7. Der Fehltritt der EZB
Mit Zentralbanken ist es wie mit gutem Wein: je älter, umso besser. Alte Zentralbanken haben Erfahrung. Sie haben Beharrungsvermögen. Sie lassen sich nicht von jeder Innovation betören. Sie halten auch Chefs aus, die vielleicht nicht so stabilitätsbewusst oder sachkundig sind. Eine gute alte Zentralbank, so könnte man überspitzt formulieren, sichert den Geldwert, was immer die jeweiligen Präsidenten an der Spitze auch denken und tun.
Gemessen an diesen Kriterien hatte die EZB keine Chance. Sie war jung und unerfahren. Und sie hatte für eine Währung zu sorgen, die selbst noch über kein Standing verfügte. Positiv war, dass ihre Mitarbeiter und ihr Führungspersonal aus den nationalen Zentralbanken kamen und damit über Sachkenntnis und Erfahrung verfügten.
Allerdings waren die nationalen Zentralbanken am Anfang auch ein bisschen eifersüchtig. Sie wollten nicht so gerne Kompetenzen abgeben. In der Bundesbank hörte man zu jener Zeit Stimmen, die von der EZB als »ihrer Tochter« sprachen. Man müsse sie an der Hand nehmen und auf den richtigen Weg geleiten. So eine Haltung war für das Selbstbewusstsein der neuen Damen und Herren in dem Hochhaus in Frankfurt natürlich nicht unbedingt aufbauend.

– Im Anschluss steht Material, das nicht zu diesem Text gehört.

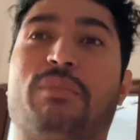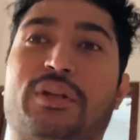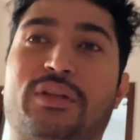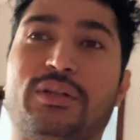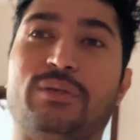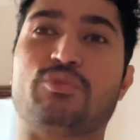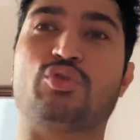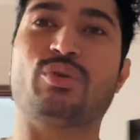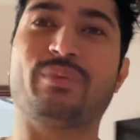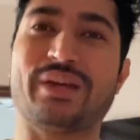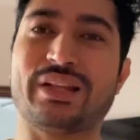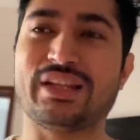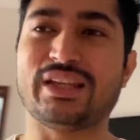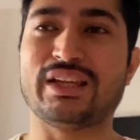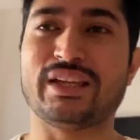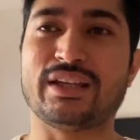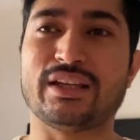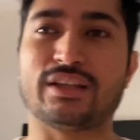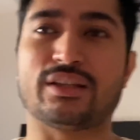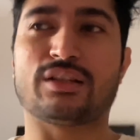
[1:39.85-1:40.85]
मतलब जो मैंने
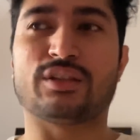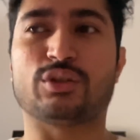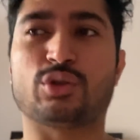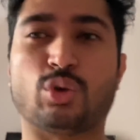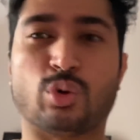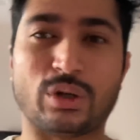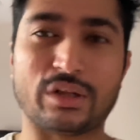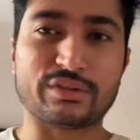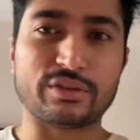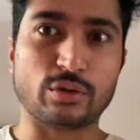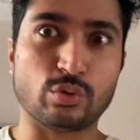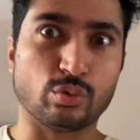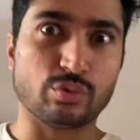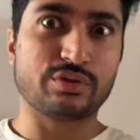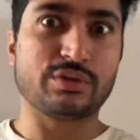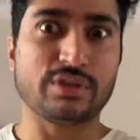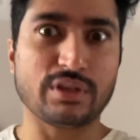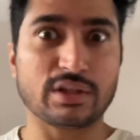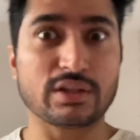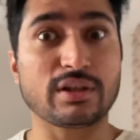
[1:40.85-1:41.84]
थोड़ा सा लूज
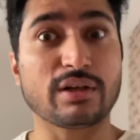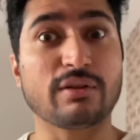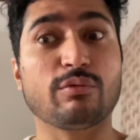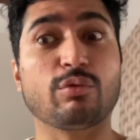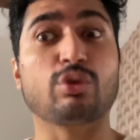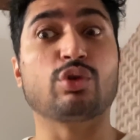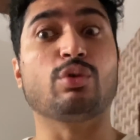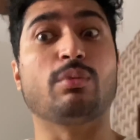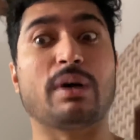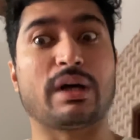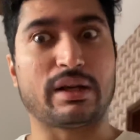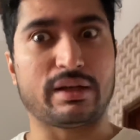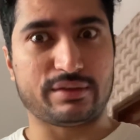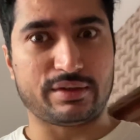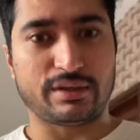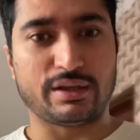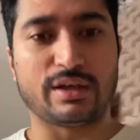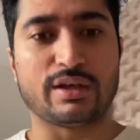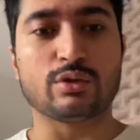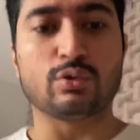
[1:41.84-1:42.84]
किया था वो दोबारा
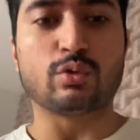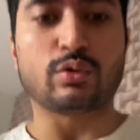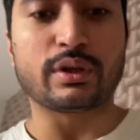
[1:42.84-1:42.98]
से गेन हो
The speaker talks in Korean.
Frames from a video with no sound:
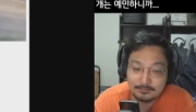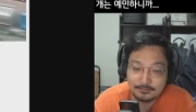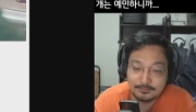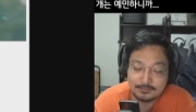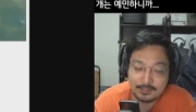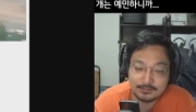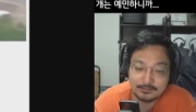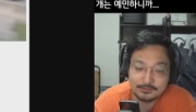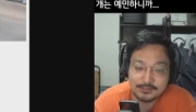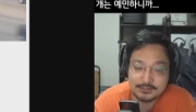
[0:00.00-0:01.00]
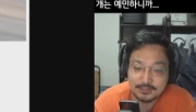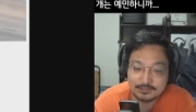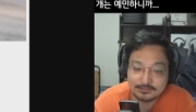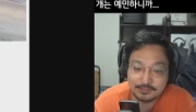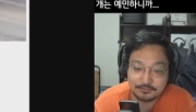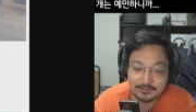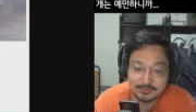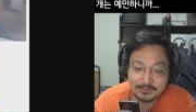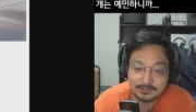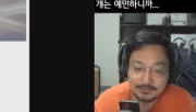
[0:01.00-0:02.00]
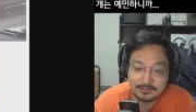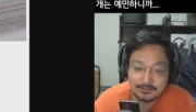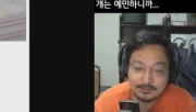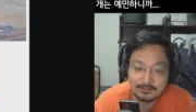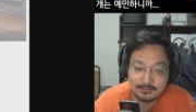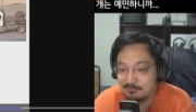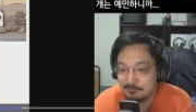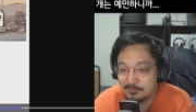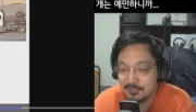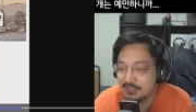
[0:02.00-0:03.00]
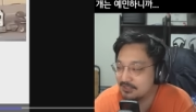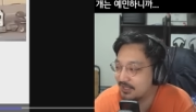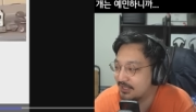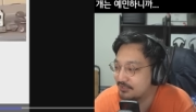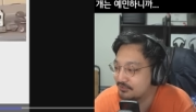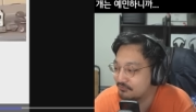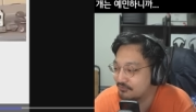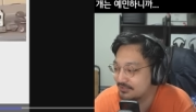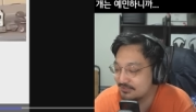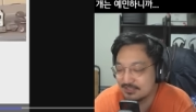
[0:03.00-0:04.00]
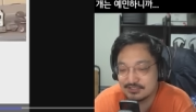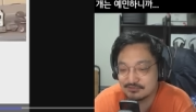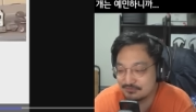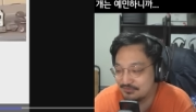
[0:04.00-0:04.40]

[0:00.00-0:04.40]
그 탈을 현실 세계에서 하고 있네. 변한 4개는 띄운 것 같은데 이 친구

Auch außerhalb der Zentralbanken, in der Öffentlichkeit und bei den Banken, gab es Vorbehalte. Aller Frust über den Euro wurde an der Zentralbank ausgelassen. Sie habe keine klare Strategie, weil sie neben dem Ziel der Preisstabilität auch noch ein Geldmengenziel verfolge (Zweisäulenstrategie). Das passe nicht zusammen. Sie sei nicht genügend kommunikativ, weil sie die Protokolle der Sitzungen des Governing Council nicht veröffentliche. In den USA oder in Großbritannien werden die Sitzungsprotokolle regelmäßig publiziert. Die EZB sei bei der Bestellung ihres ersten Präsidenten nicht konsequent gewesen, weil dieser nicht – wie im Statut vorgesehen – für acht Jahre, sondern weniger bestellt worden sei. Der Standort der Notenbank in Frankfurt sei nicht optimal, weil das europäische Finanzzentrum in London sitze. Dort hatten auch die wesentlichen Kritiker ihren Arbeitsplatz.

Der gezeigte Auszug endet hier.